Is this finally the beginning of the end of troubledTrump?
IF America’s January 6 select committee has its way, this will be Donald Trump’s last Christmas a free man.
Following an 18-month investigation interviewing thousands of witnesses, this week the panel concluded the former president should face four criminal charges over the deadly Capitol riots.
If prosecuted and found guilty, it could see Trump behind bars for up to 40 years.
The committee’s recommendation cannot be underestimated.
Never before in American history has Congress referred a former president for criminal prosecution.
Now it is up to the US Justice Department to decide whether they follow up on the panel’s recommendation that he be charged with obstructing an official proceeding, conspiracy to defraud the US, conspiracy to make a false statement, and insurrection.
It is an extremely tough call as debate rages over whether it is right to indict a former president and current presidential candidate.
But few can deny the panel’s findings.
They provided a searing picture of what occurred on January 6, 2021, and how Trump was its architect, so desperate was he to hold on to power.
New details, including videotaped testimony from his former aides, showed he had been told he’d lost the election but refused to accept defeat to Joe Biden.

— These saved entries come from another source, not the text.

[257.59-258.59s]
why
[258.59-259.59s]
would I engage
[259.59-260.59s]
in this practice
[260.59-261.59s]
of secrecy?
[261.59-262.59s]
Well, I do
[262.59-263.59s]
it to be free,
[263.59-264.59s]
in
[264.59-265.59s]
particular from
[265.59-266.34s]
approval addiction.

Only this week, it emerged Trump’s longtime adviser Hope Hicks, texted him in the days before the deadly insurrection, urging him to tell his supporters not to be violent, but he refused.
She recalled the then President telling her: “The only thing that matters is winning.”
Hicks was just one of a handful of Republicans who dared to testify against Trump – the party’s leader – to prevent such shameful scenes ever playing out again.
All did so at substantial personal sacrifice, putting their country ahead of themselves. Others showed the political cowardice America is now haunted by.
So many people who could and should have testified refused to do so.
More than 30 witnesses invoked their Fifth Amendment privilege against self-incrimination.
Trump, who denies any wrongdoing, released a statement slamming the panel as a “kangaroo court”. But this is not the end of Trump’s troubles. It is only the start.
Government prosecutors are investigating not only his efforts to thwart the election results but also his mishandling of presidential records and classified material that he took with him when he left the White House.
The state of Georgia is barreling ahead with a probe into his efforts to reverse his election loss in that state. In addition, his company, the Trump Organisation, was convicted in New York this month of tax fraud.
On Tuesday, Congress met privately to discuss what to do with the six years of Trump’s tax returns over which he fought so hard not to release.
In all, it has seen someone who was once the world’s most powerful man left with a shrunken presence on the political stage, who will hopefully never be handed such power again.
Looks like Father Christmas delivered karma early.
SO Amber Heard finally settled her defamation case against ex-husband Johnny Depp paying him $1 million.
The actor originally filed a claim against his ex-wife in March 2019 after she published an op-ed in the Washington Post in which she described herself as a “public figure representing domestic abuse”.
The Aquaman actress had been on the hook for $15m in damages after the jury sided mostly with Pirates of the Caribbean star Depp.
However, despite the settlement, Heard stressed there are “no restrictions or gags with respect to my voice moving forward”.
And there was me hoping we’d Heard the last about this toxic marriage.
If prosecuted and found guilty, it could see Trump behind bars for up to 40 years
AMERICAN scientists have made history by successfully producing a nuclear fusion reaction resulting in more energy than was used.
The hope is that one day it could deliver nearly limitless, carbon-free energy, displacing fossil fuels and other traditional energy sources and helping to save the planet.
One thing is sure. A new tax is also being born.